Exercise objective: Without the pictures, give every record again exactly.

Extracted data:
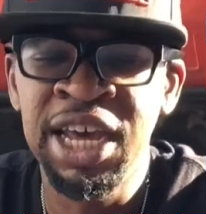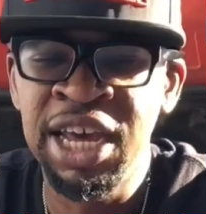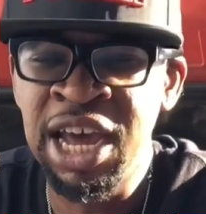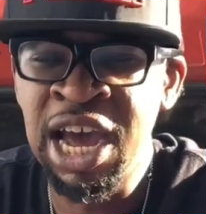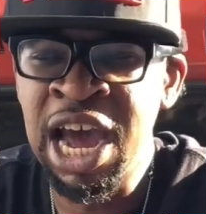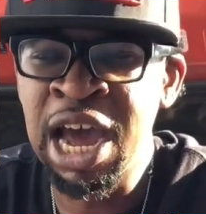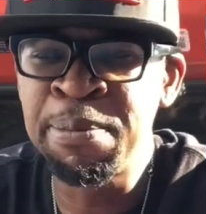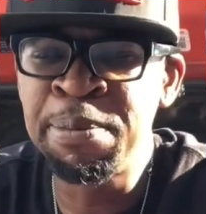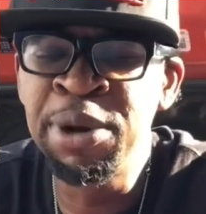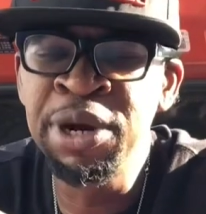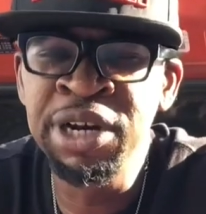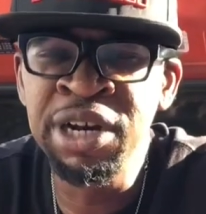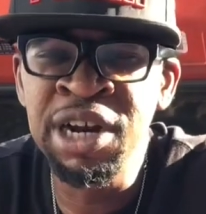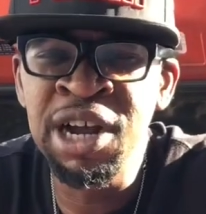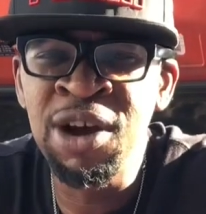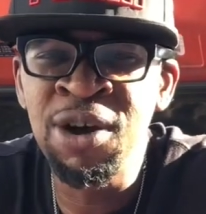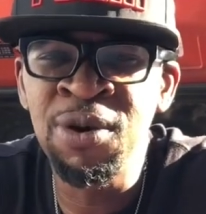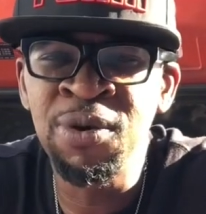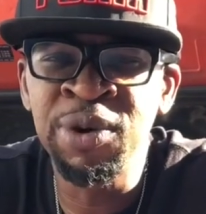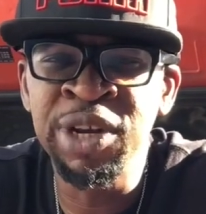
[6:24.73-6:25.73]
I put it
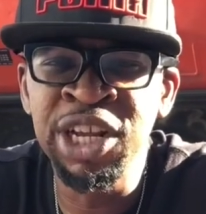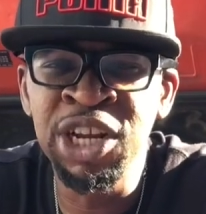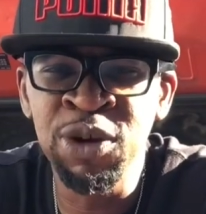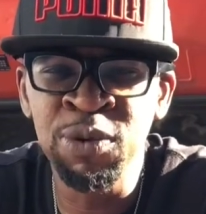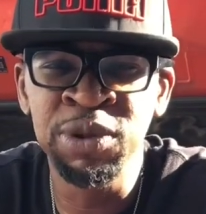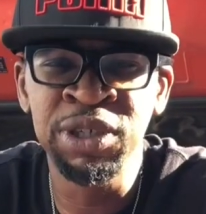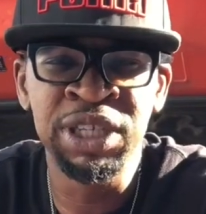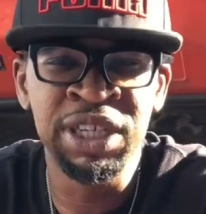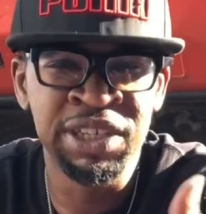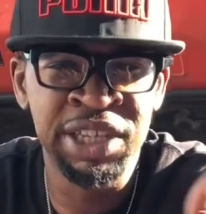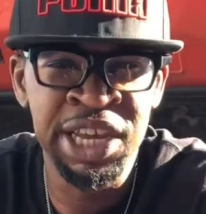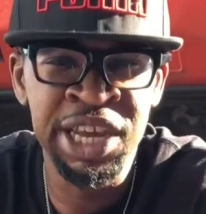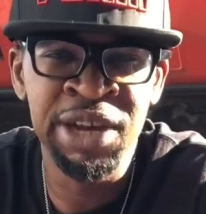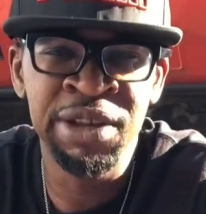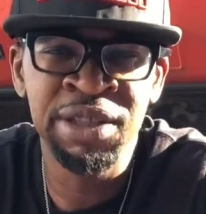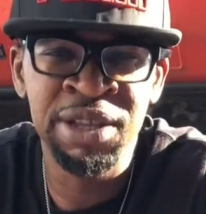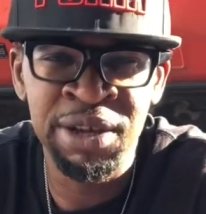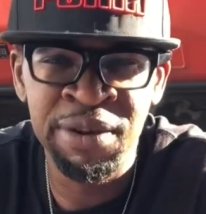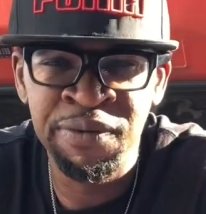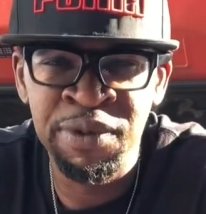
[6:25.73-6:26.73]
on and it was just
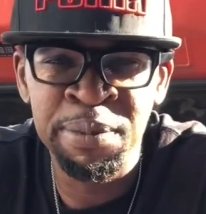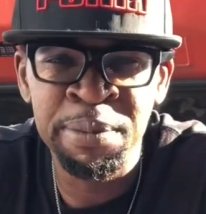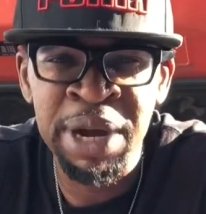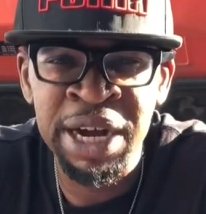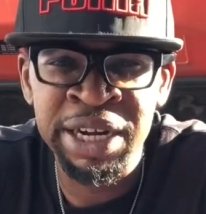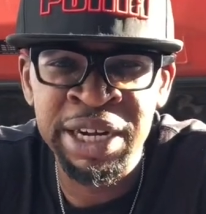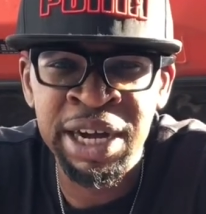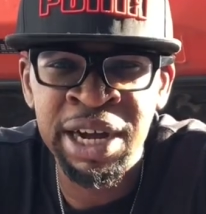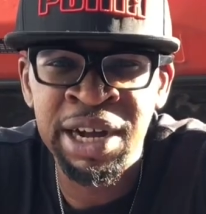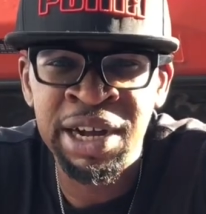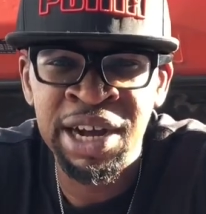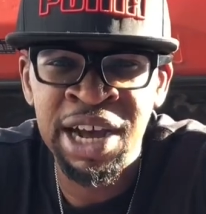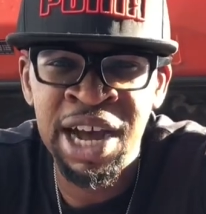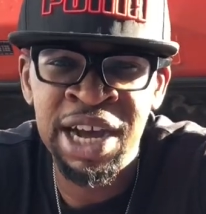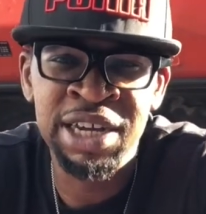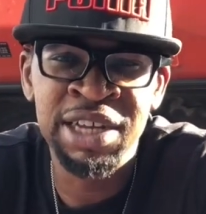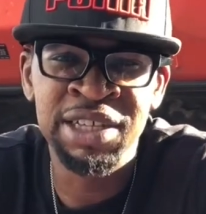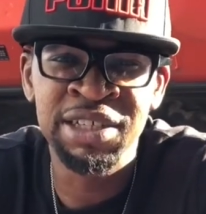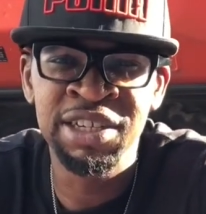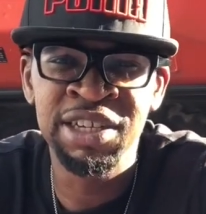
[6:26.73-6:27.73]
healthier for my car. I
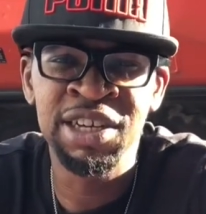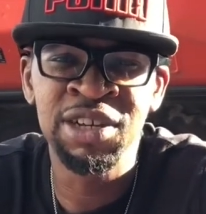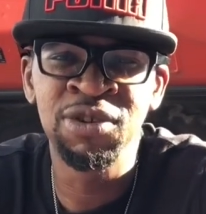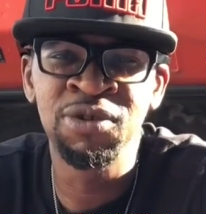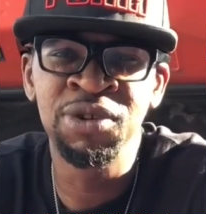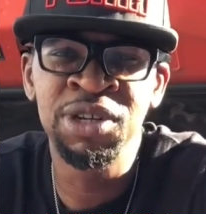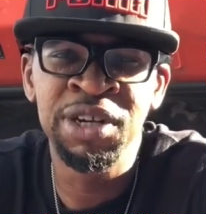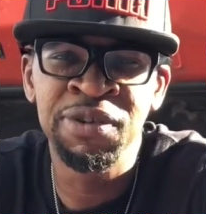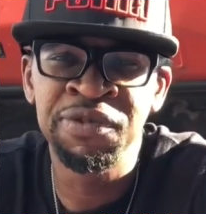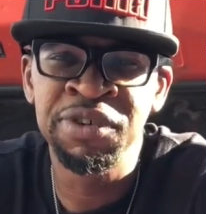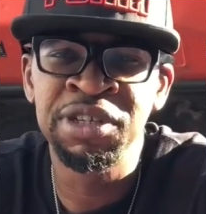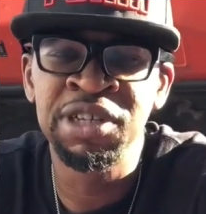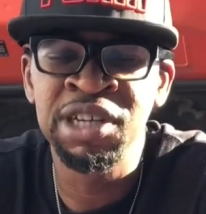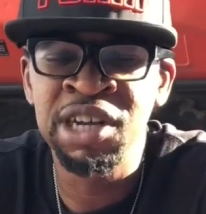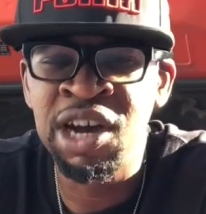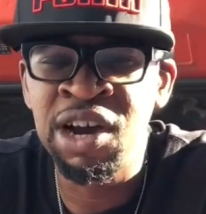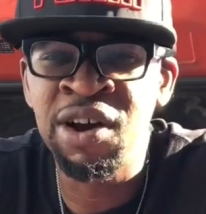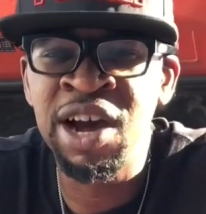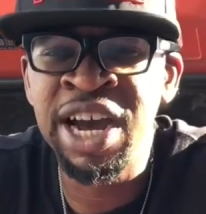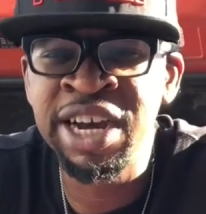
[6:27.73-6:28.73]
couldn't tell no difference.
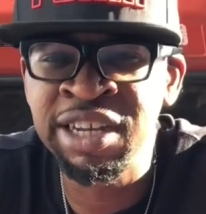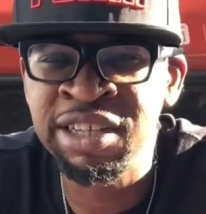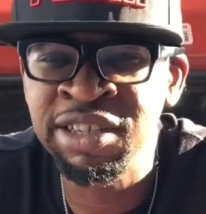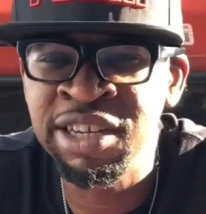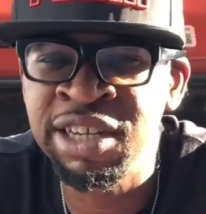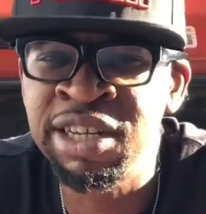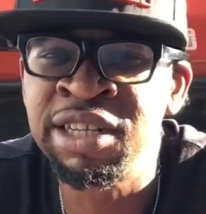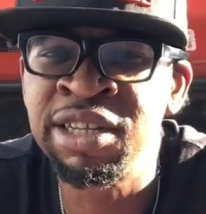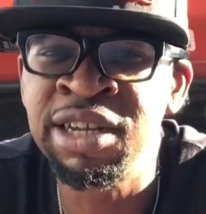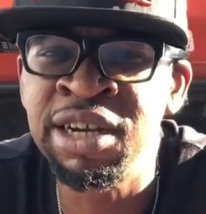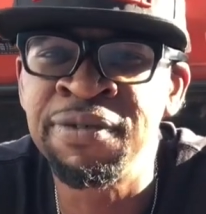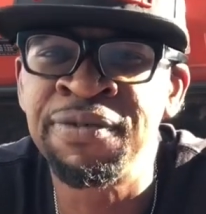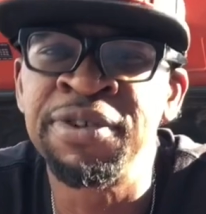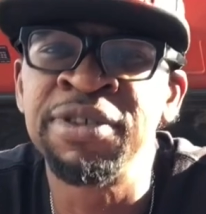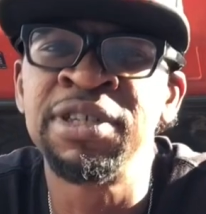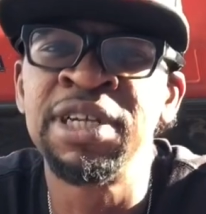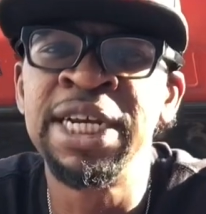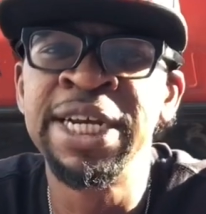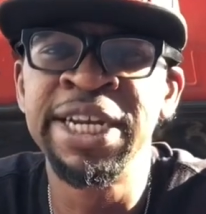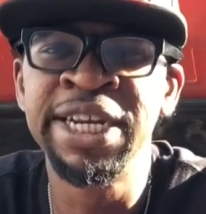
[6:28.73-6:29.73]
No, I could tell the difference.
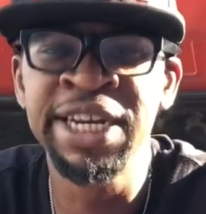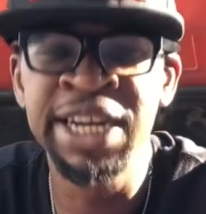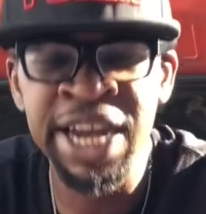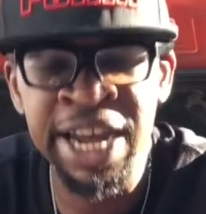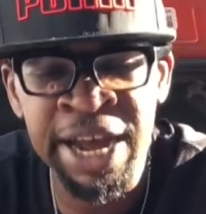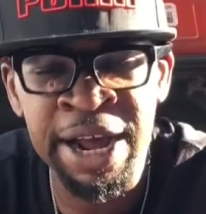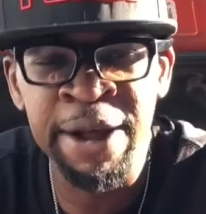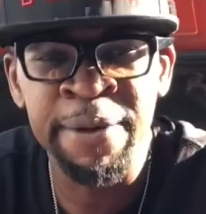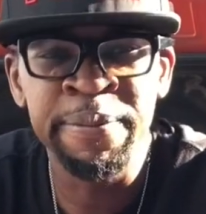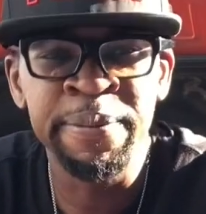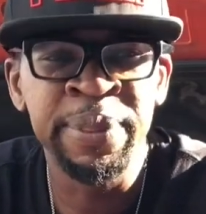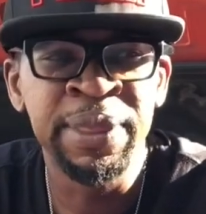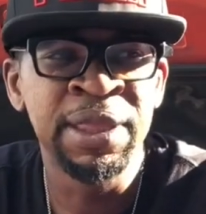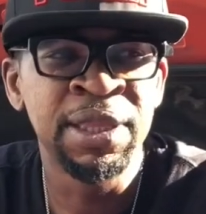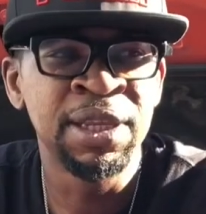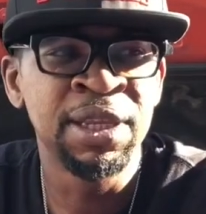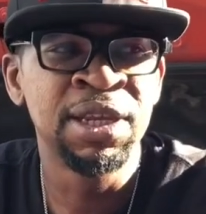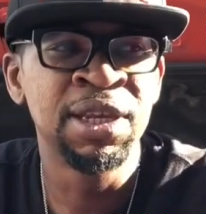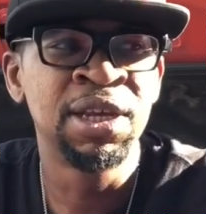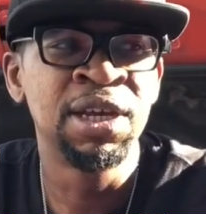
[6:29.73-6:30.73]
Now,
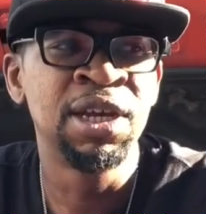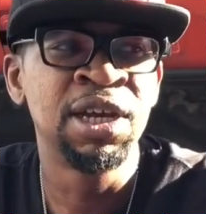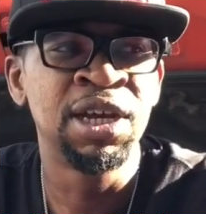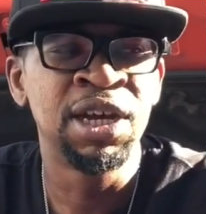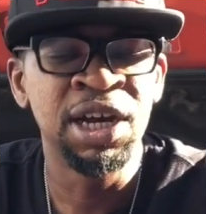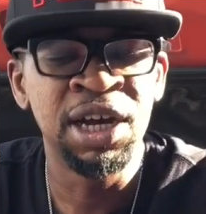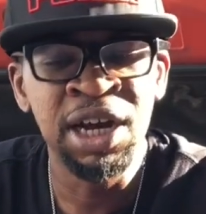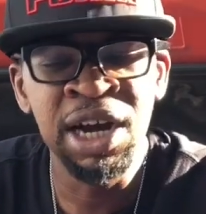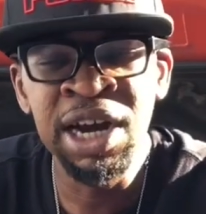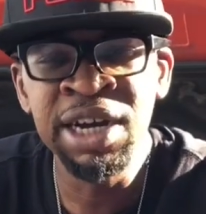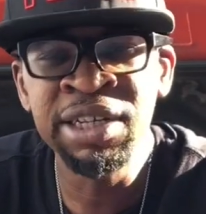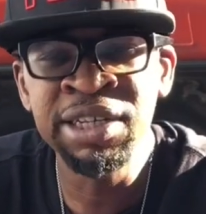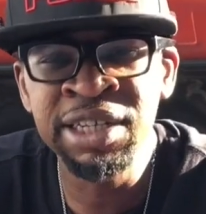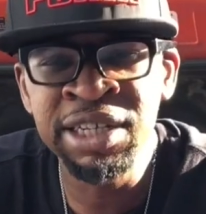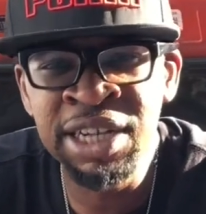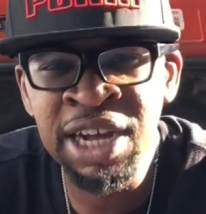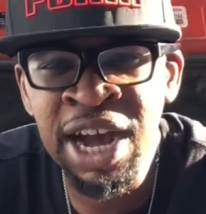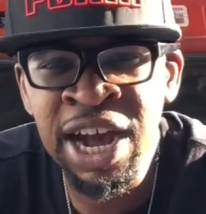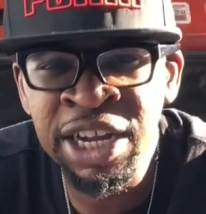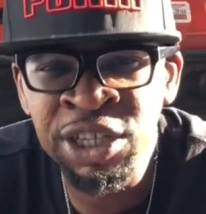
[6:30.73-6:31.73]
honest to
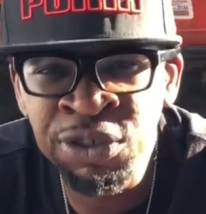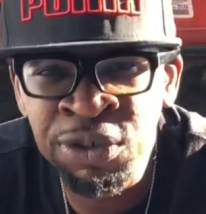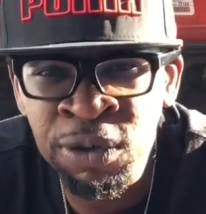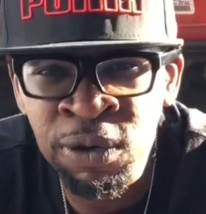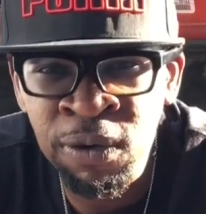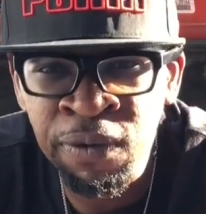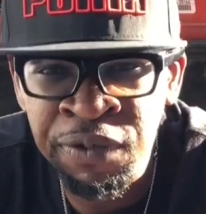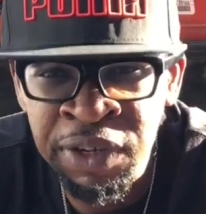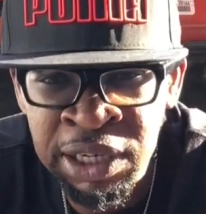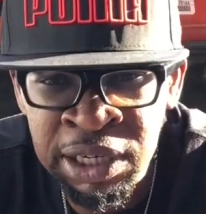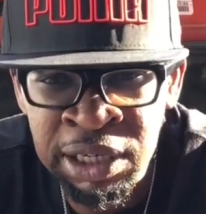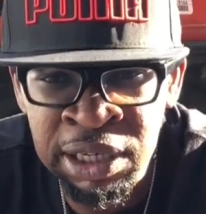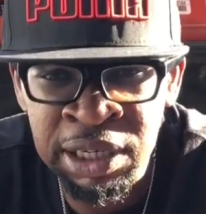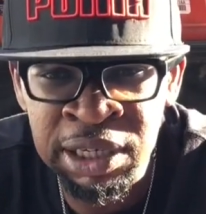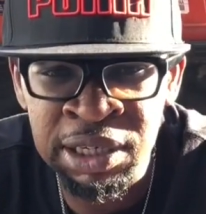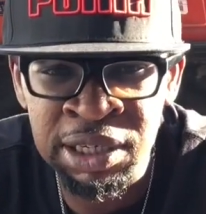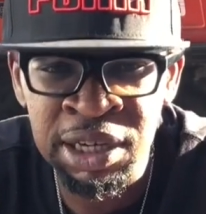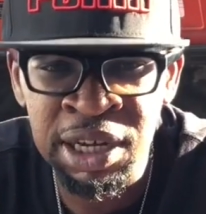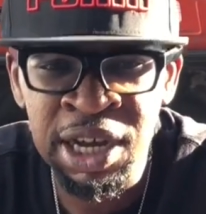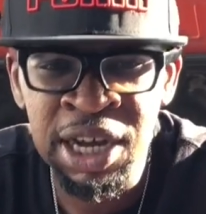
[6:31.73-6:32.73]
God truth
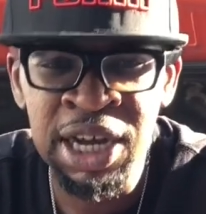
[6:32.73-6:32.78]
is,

Your response:
[6:24.73-6:25.73]
I put it
[6:25.73-6:26.73]
on and it was just
[6:26.73-6:27.73]
healthier for my car. I
[6:27.73-6:28.73]
couldn't tell no difference.
[6:28.73-6:29.73]
No, I could tell the difference.
[6:29.73-6:30.73]
Now,
[6:30.73-6:31.73]
honest to
[6:31.73-6:32.73]
God truth
[6:32.73-6:32.78]
is,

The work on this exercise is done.